It is hard to get a
handle on globalization because it includes nearly instant communication,
instant transfers of money, plus trade policies, including tariffs and NAFTA.
It is also the IMF, currency rates, immigration policies, large-scale assembly
and distribution of goods, speculative trading of complex financial
instruments, outsourcing and an international drug market, plus sweatshops,
changes in government regulation, changes in the protection of patents, changes
in labor relations and fluxionary natural resource markets. It is the education
gap and the income gap as well as a new corporate culture of mergers,
bankruptcies, short-term bottom lines and so-called scientific management
techniques. Yet Chad Broughton helps us understand it all with a compelling
“tale of two cities”: Galesburg, Illinois which is off Interstate 74, about 200
miles west of Chicago and Reynosa, Mexico, just across the border from McAllen,
Texas. His Boom, Bust, Exodus (Oxford
University Press, 2015) weaves around a handful of workers in each place.
The
Galesburg part of the story centers on Maytag Corporation, founded in 1907 by
Frederick Maytag. He was authoritarian, but overtime negotiated with a union.
Maytag invested in the infrastructure of his Iowa town, the factory’s location.
He rewarded loyal workers with monetary gifts and regularly conversed with
those on the shop floor, those in sales and the retail dealers. This family
ethos continued with modifications under his son and grandson. In the mid-1980s
the appliance company opened a plant in Galesburg. In those years it also,
Broughton explains, evolved away from its family credo as displayed in the
plant’s lobby: “Our management must maintain a just balance among the interests
of customers, employees, shareholders and the public… None can long benefit
unless the needs of all are served.” Maytag adopted “a corporate governing
structure,” beholden exclusively to stockholders.
Maytag
closed its Galesburg factory in 2004. CEO Ralph Hake serves as the villain. He
is hardly responsible for all the downsides to globalization.

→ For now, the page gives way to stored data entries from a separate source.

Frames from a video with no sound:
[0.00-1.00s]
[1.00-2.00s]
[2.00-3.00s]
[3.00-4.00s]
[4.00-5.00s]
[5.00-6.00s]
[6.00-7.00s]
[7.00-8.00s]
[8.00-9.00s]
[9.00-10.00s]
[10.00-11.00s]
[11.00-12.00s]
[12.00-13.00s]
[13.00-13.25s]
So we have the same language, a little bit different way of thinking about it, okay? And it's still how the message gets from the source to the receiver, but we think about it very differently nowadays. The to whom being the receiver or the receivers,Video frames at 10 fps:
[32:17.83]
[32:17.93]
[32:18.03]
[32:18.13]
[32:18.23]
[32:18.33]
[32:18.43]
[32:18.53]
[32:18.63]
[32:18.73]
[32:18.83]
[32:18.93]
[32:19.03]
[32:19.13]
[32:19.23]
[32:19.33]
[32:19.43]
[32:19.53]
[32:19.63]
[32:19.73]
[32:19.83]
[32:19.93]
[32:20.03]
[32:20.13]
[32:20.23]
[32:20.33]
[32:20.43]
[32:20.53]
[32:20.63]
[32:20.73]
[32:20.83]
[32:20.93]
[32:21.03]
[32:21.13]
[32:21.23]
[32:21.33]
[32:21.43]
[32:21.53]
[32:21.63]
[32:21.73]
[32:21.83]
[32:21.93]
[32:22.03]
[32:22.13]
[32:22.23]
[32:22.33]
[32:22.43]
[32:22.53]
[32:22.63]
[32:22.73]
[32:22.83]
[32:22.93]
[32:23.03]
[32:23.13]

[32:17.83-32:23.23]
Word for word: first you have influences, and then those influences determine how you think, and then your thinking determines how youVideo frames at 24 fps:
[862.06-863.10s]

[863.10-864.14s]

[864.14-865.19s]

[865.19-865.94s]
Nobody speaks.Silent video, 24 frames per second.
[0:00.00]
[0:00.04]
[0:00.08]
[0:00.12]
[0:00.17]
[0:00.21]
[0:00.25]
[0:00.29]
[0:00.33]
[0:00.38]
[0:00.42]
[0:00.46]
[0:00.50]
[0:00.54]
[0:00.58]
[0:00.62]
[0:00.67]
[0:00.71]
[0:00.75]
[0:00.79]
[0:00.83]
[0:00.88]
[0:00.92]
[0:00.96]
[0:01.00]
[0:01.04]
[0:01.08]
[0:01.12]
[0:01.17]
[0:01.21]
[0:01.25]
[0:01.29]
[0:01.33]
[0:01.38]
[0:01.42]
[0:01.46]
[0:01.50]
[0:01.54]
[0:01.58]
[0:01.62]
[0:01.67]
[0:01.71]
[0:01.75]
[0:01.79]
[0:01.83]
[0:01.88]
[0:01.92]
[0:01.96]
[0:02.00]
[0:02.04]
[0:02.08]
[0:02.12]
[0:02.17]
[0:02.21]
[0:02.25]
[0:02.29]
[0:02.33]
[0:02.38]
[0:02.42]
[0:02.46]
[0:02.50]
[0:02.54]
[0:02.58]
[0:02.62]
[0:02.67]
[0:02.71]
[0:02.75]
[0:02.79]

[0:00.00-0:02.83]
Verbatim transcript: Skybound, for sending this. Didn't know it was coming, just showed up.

Suffice it say
though that his obsession with quarterly stocks, his lack of critical thinking
and his compassion deficit ruin the company. Yet, consistent with his
short-term vision, Hake did fine. He sold his home for $641,000, bought a Las
Vegas mansion and then wrote a hate book. By the way, he got a $10million
parachute plus millions more in stocks.
Maytag
opens a plant in Reynosa, but there too it finds “a way to slough off…any sense
of obligation to the place.” The Reynosa plant is one of many border factories
for U.S.-based companies (maquiladoras) that beginning in 1987 set off enormous
migration from rural areas of Mexico; a process during which the admittedly
poor but family-rich and relatively safe life of villages gives way to danger
and uncertainty in the manufacturing towns of both countries.
Laura
Flora is a Mexican drawn to Maytag in the hope of a better life. Yet “from the
moment she started at Planta Maytag…her circumstances turned bleak,” Broughton
details. She, like others, earns about 78 cents an hour; eventually about $1.35.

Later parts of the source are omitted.